* _Stored data entries_
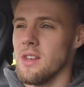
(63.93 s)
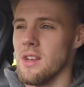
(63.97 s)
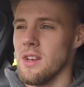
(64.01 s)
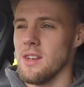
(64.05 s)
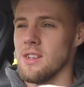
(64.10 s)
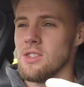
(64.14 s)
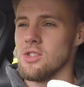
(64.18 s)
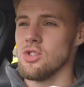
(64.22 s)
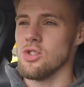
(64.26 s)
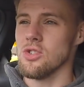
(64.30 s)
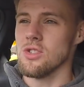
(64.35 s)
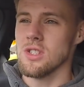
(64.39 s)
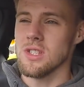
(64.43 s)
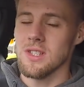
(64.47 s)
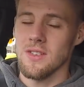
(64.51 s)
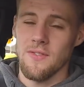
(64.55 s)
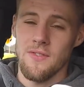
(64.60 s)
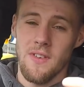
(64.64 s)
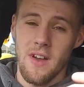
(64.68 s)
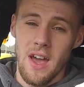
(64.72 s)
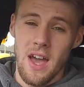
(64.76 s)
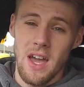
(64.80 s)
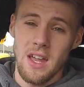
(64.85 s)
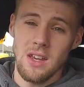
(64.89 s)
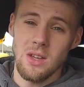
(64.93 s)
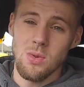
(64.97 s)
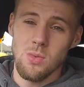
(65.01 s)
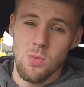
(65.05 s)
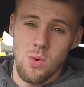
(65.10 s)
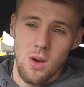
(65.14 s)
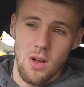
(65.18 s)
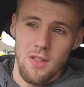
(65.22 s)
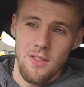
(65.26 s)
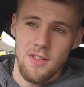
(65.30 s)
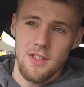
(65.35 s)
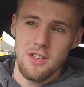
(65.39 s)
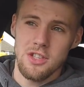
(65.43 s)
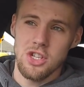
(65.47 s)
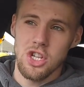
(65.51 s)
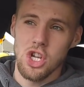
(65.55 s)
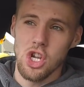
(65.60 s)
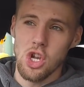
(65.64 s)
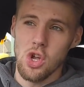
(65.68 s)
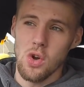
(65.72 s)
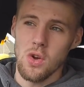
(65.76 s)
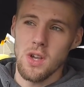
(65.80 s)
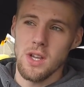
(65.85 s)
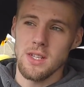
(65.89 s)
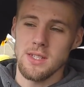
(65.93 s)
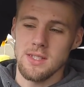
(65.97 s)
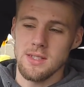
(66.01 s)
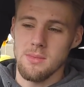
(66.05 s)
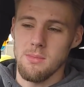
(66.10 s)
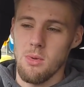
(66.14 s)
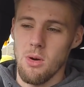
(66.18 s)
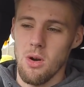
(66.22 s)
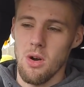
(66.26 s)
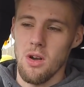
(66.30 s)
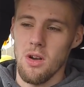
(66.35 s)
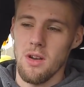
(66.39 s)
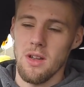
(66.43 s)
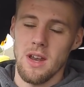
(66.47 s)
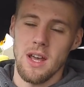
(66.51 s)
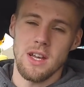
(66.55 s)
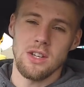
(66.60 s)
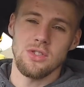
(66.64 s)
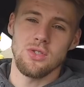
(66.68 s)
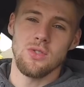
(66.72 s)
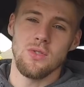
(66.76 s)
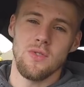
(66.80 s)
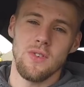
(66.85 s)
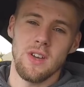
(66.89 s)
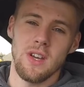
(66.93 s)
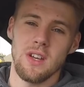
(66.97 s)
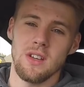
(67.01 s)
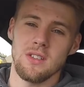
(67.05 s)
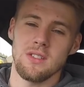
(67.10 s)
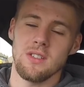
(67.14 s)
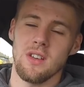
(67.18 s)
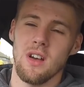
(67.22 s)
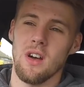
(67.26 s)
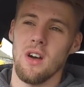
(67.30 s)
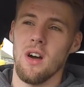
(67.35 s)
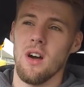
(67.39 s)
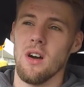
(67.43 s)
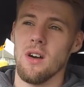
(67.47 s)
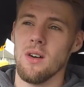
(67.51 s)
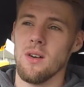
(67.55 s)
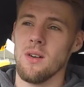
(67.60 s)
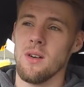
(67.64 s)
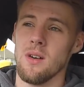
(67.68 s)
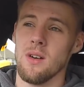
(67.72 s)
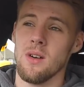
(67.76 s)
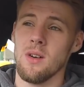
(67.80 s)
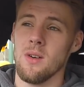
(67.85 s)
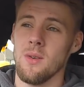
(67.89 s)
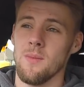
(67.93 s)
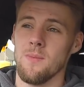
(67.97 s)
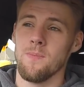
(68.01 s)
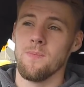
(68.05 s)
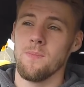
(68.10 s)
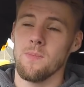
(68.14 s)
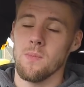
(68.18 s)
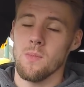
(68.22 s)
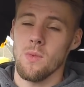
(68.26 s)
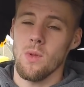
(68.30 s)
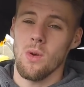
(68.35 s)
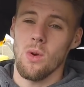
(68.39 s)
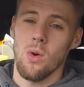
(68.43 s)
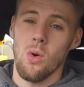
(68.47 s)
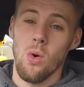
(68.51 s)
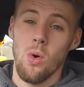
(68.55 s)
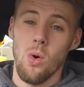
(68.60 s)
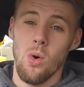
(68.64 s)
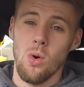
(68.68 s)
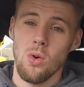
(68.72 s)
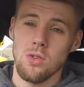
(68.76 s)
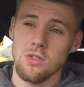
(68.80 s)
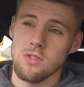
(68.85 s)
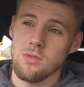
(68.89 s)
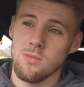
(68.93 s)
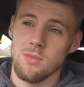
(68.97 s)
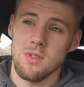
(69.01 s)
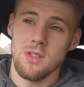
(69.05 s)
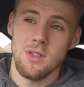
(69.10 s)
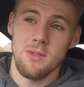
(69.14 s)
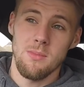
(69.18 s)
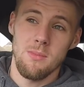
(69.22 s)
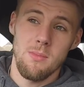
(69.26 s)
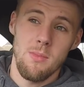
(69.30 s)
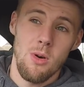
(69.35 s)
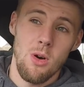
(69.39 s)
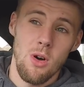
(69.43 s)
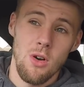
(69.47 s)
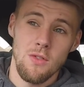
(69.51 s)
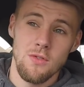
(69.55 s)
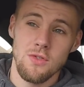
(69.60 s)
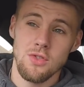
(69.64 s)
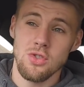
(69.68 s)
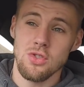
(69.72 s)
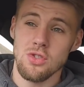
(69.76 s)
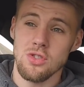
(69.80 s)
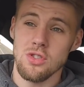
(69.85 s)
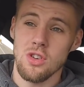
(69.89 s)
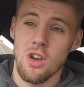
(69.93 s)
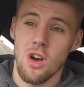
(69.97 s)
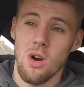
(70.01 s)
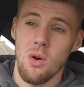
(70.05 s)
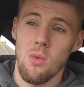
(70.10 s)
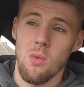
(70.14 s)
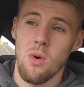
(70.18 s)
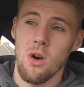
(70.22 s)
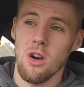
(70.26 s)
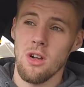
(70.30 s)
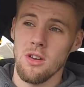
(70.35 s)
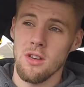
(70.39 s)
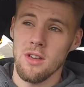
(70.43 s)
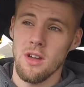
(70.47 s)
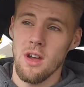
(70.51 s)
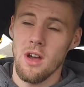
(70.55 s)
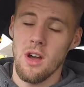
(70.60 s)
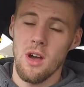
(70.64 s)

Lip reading: It's just for anyone that's looking to buy an Astra VXR or someone that might have just got one.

* _Directions_
Return all records exactly as they stand above, except for pictures.

* _The completed task_
(63.93 s)
(63.97 s)
(64.01 s)
(64.05 s)
(64.10 s)
(64.14 s)
(64.18 s)
(64.22 s)
(64.26 s)
(64.30 s)
(64.35 s)
(64.39 s)
(64.43 s)
(64.47 s)
(64.51 s)
(64.55 s)
(64.60 s)
(64.64 s)
(64.68 s)
(64.72 s)
(64.76 s)
(64.80 s)
(64.85 s)
(64.89 s)
(64.93 s)
(64.97 s)
(65.01 s)
(65.05 s)
(65.10 s)
(65.14 s)
(65.18 s)
(65.22 s)
(65.26 s)
(65.30 s)
(65.35 s)
(65.39 s)
(65.43 s)
(65.47 s)
(65.51 s)
(65.55 s)
(65.60 s)
(65.64 s)
(65.68 s)
(65.72 s)
(65.76 s)
(65.80 s)
(65.85 s)
(65.89 s)
(65.93 s)
(65.97 s)
(66.01 s)
(66.05 s)
(66.10 s)
(66.14 s)
(66.18 s)
(66.22 s)
(66.26 s)
(66.30 s)
(66.35 s)
(66.39 s)
(66.43 s)
(66.47 s)
(66.51 s)
(66.55 s)
(66.60 s)
(66.64 s)
(66.68 s)
(66.72 s)
(66.76 s)
(66.80 s)
(66.85 s)
(66.89 s)
(66.93 s)
(66.97 s)
(67.01 s)
(67.05 s)
(67.10 s)
(67.14 s)
(67.18 s)
(67.22 s)
(67.26 s)
(67.30 s)
(67.35 s)
(67.39 s)
(67.43 s)
(67.47 s)
(67.51 s)
(67.55 s)
(67.60 s)
(67.64 s)
(67.68 s)
(67.72 s)
(67.76 s)
(67.80 s)
(67.85 s)
(67.89 s)
(67.93 s)
(67.97 s)
(68.01 s)
(68.05 s)
(68.10 s)
(68.14 s)
(68.18 s)
(68.22 s)
(68.26 s)
(68.30 s)
(68.35 s)
(68.39 s)
(68.43 s)
(68.47 s)
(68.51 s)
(68.55 s)
(68.60 s)
(68.64 s)
(68.68 s)
(68.72 s)
(68.76 s)
(68.80 s)
(68.85 s)
(68.89 s)
(68.93 s)
(68.97 s)
(69.01 s)
(69.05 s)
(69.10 s)
(69.14 s)
(69.18 s)
(69.22 s)
(69.26 s)
(69.30 s)
(69.35 s)
(69.39 s)
(69.43 s)
(69.47 s)
(69.51 s)
(69.55 s)
(69.60 s)
(69.64 s)
(69.68 s)
(69.72 s)
(69.76 s)
(69.80 s)
(69.85 s)
(69.89 s)
(69.93 s)
(69.97 s)
(70.01 s)
(70.05 s)
(70.10 s)
(70.14 s)
(70.18 s)
(70.22 s)
(70.26 s)
(70.30 s)
(70.35 s)
(70.39 s)
(70.43 s)
(70.47 s)
(70.51 s)
(70.55 s)
(70.60 s)
(70.64 s)

Lip reading: It's just for anyone that's looking to buy an Astra VXR or someone that might have just got one.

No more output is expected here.